RECORDS PROVIDED:
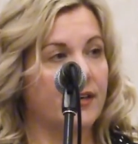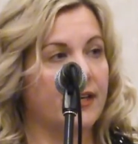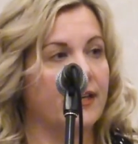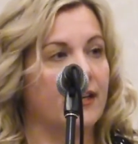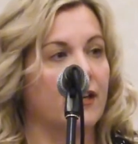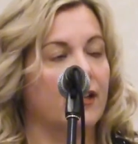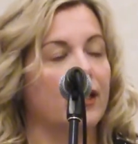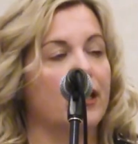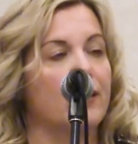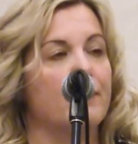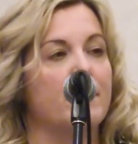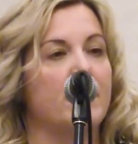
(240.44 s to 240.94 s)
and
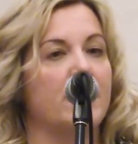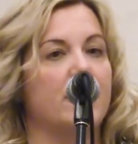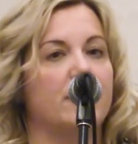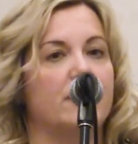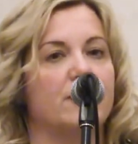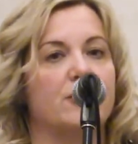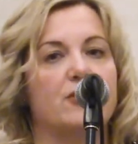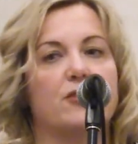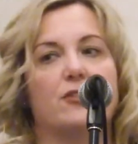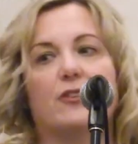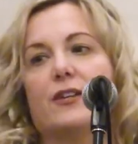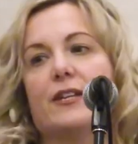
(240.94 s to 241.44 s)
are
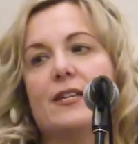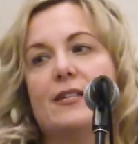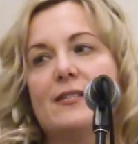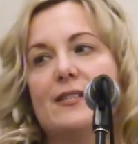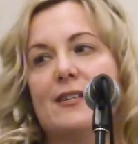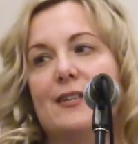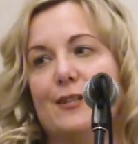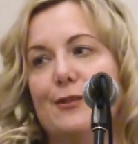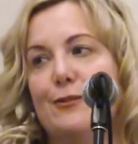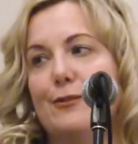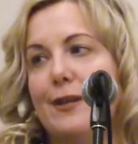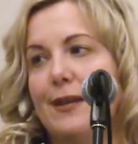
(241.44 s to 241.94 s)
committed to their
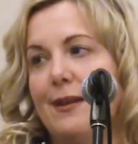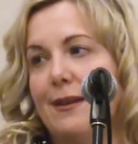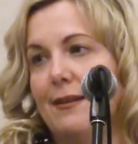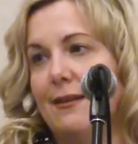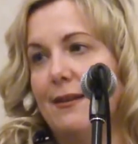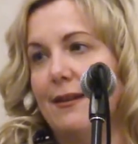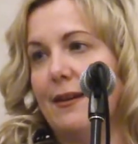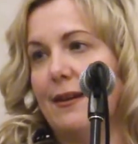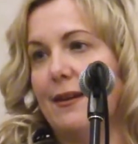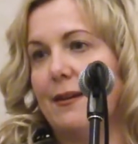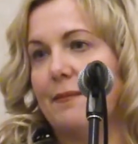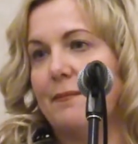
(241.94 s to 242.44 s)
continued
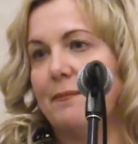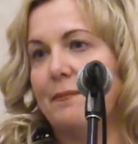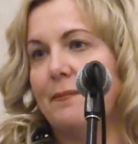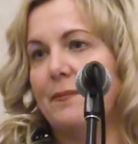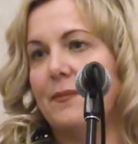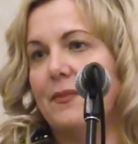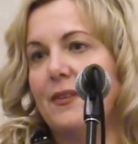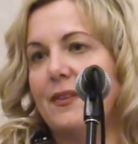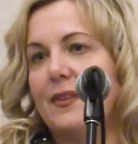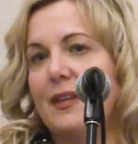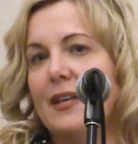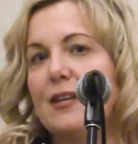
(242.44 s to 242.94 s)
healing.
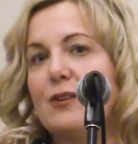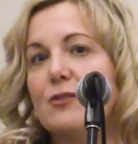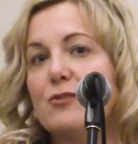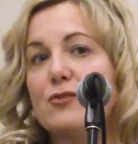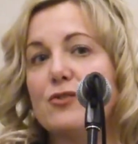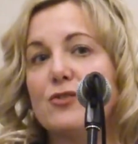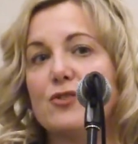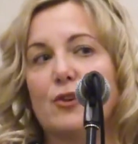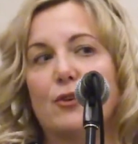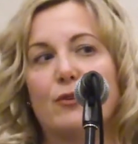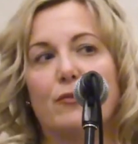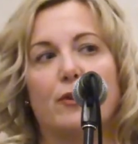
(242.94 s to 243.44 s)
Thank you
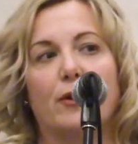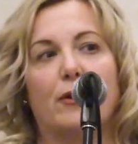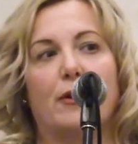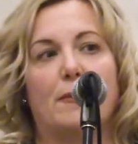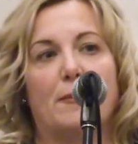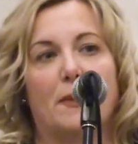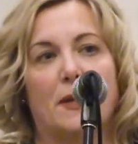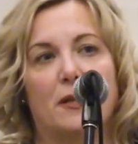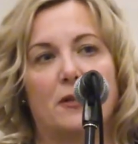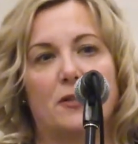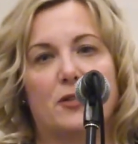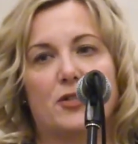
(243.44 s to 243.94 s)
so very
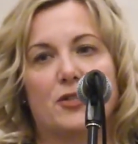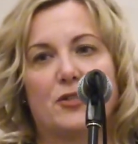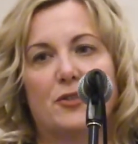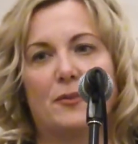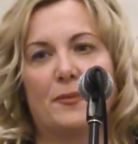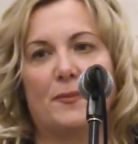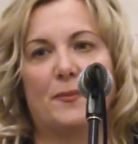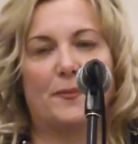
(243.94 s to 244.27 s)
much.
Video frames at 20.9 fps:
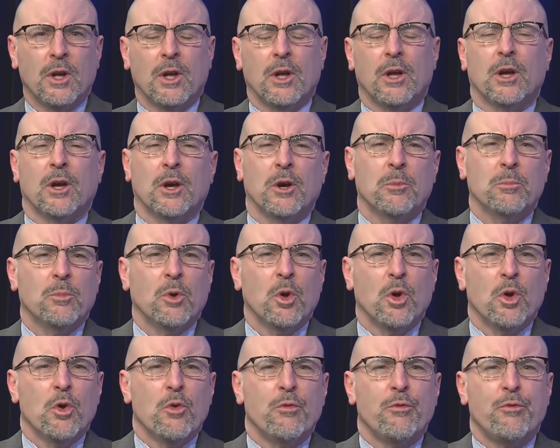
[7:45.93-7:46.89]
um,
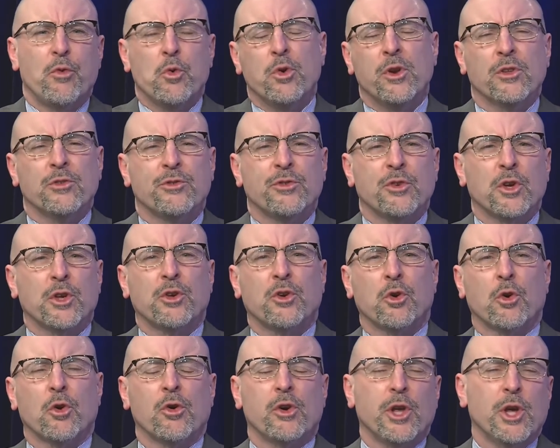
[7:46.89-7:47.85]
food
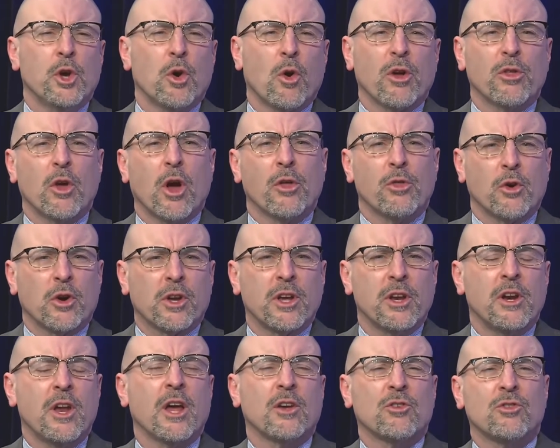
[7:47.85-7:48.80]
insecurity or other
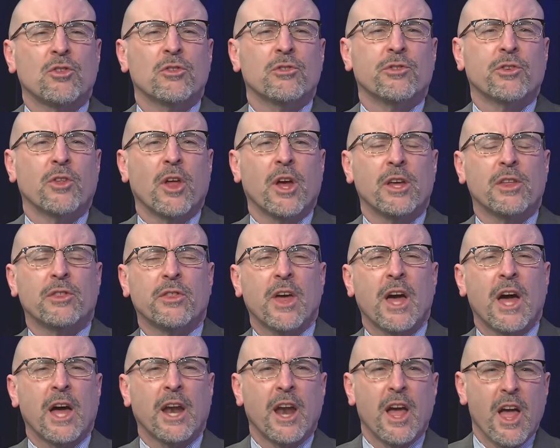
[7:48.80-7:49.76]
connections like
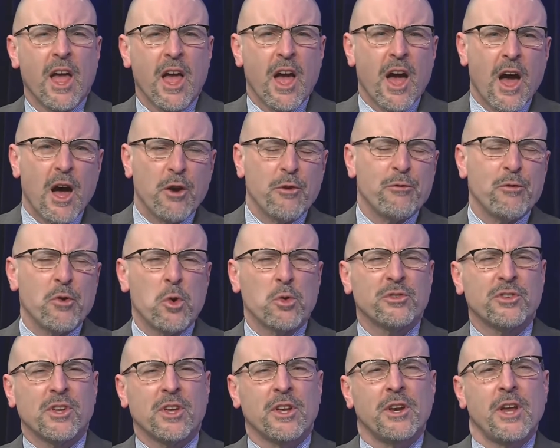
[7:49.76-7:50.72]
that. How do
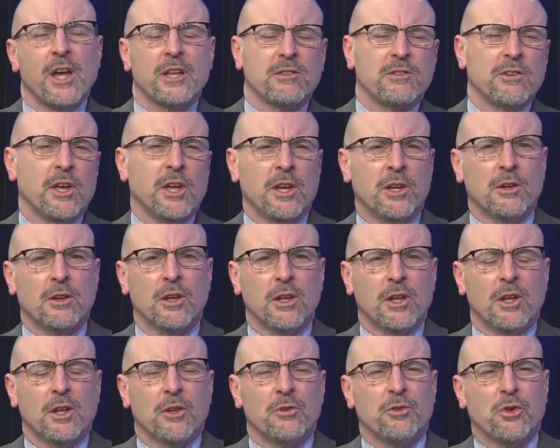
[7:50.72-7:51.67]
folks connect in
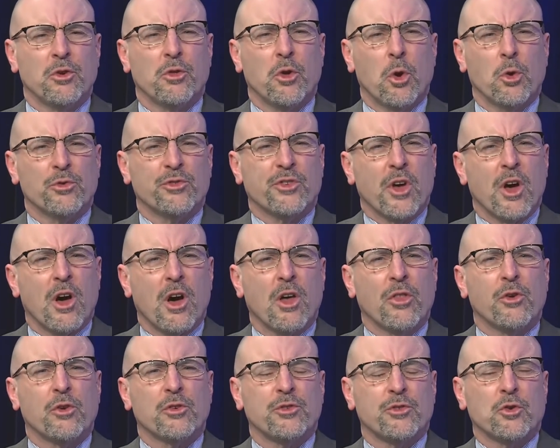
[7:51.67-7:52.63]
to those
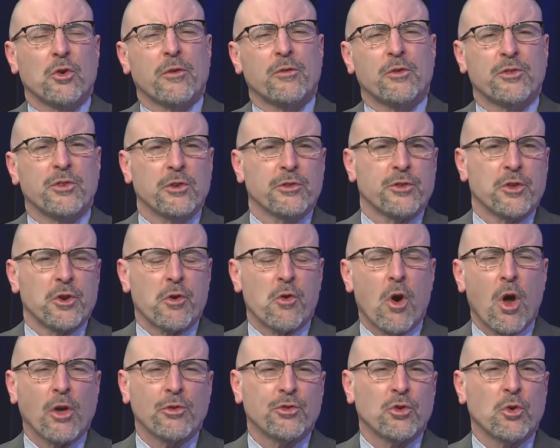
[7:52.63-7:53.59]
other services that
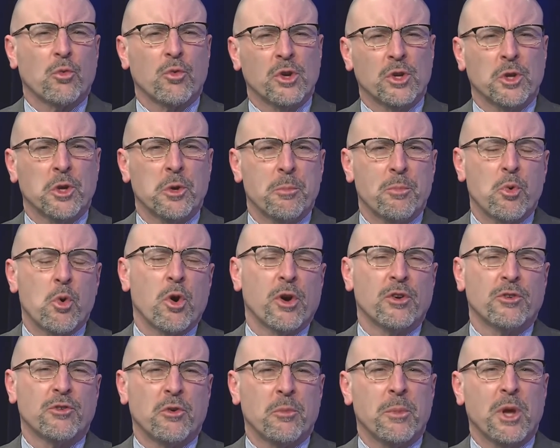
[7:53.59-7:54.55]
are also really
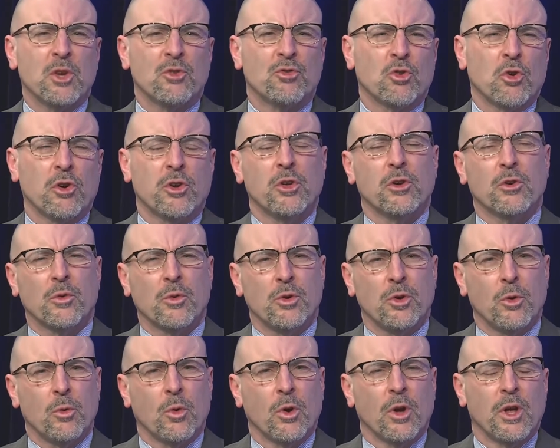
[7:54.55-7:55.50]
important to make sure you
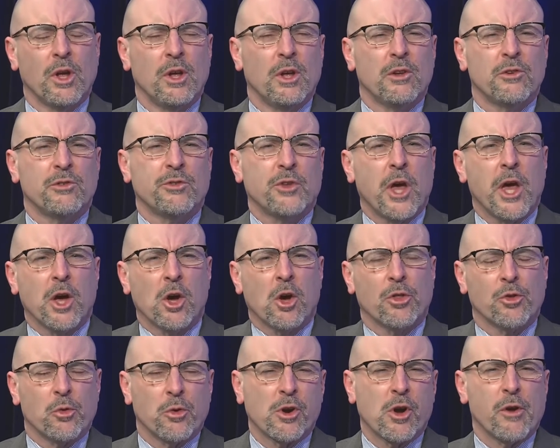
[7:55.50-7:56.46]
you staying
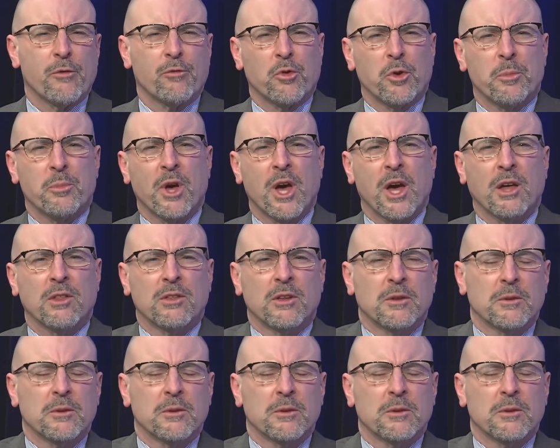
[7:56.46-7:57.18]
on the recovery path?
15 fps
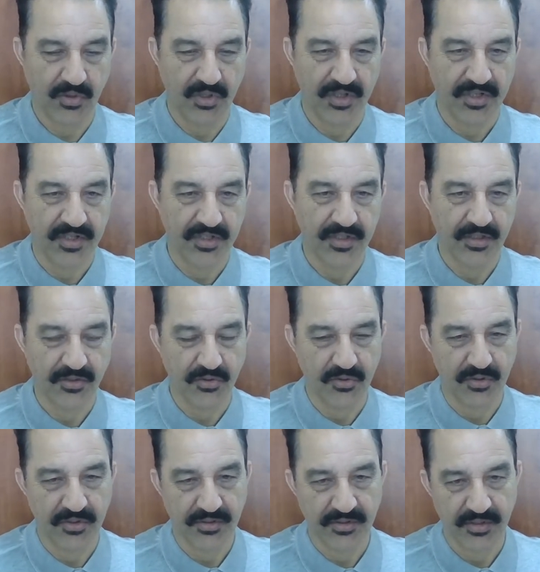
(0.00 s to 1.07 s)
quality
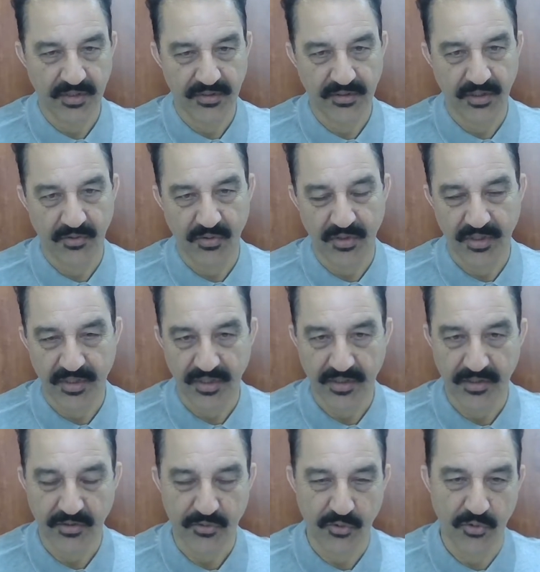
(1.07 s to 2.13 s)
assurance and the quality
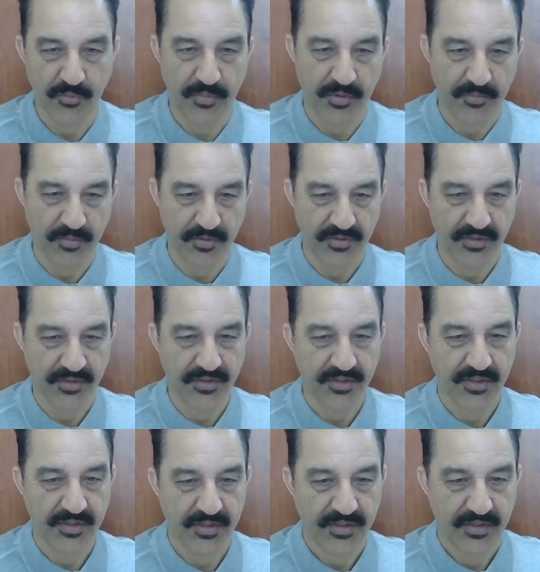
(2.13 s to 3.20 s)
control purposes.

AIM OF THE EXERCISE:
Set the listing down again exactly, skipping each picture.

TASK SOLUTION:
(240.44 s to 240.94 s)
and
(240.94 s to 241.44 s)
are
(241.44 s to 241.94 s)
committed to their
(241.94 s to 242.44 s)
continued
(242.44 s to 242.94 s)
healing.
(242.94 s to 243.44 s)
Thank you
(243.44 s to 243.94 s)
so very
(243.94 s to 244.27 s)
much.
Video frames at 20.9 fps:
[7:45.93-7:46.89]
um,
[7:46.89-7:47.85]
food
[7:47.85-7:48.80]
insecurity or other
[7:48.80-7:49.76]
connections like
[7:49.76-7:50.72]
that. How do
[7:50.72-7:51.67]
folks connect in
[7:51.67-7:52.63]
to those
[7:52.63-7:53.59]
other services that
[7:53.59-7:54.55]
are also really
[7:54.55-7:55.50]
important to make sure you
[7:55.50-7:56.46]
you staying
[7:56.46-7:57.18]
on the recovery path?
15 fps
(0.00 s to 1.07 s)
quality
(1.07 s to 2.13 s)
assurance and the quality
(2.13 s to 3.20 s)
control purposes.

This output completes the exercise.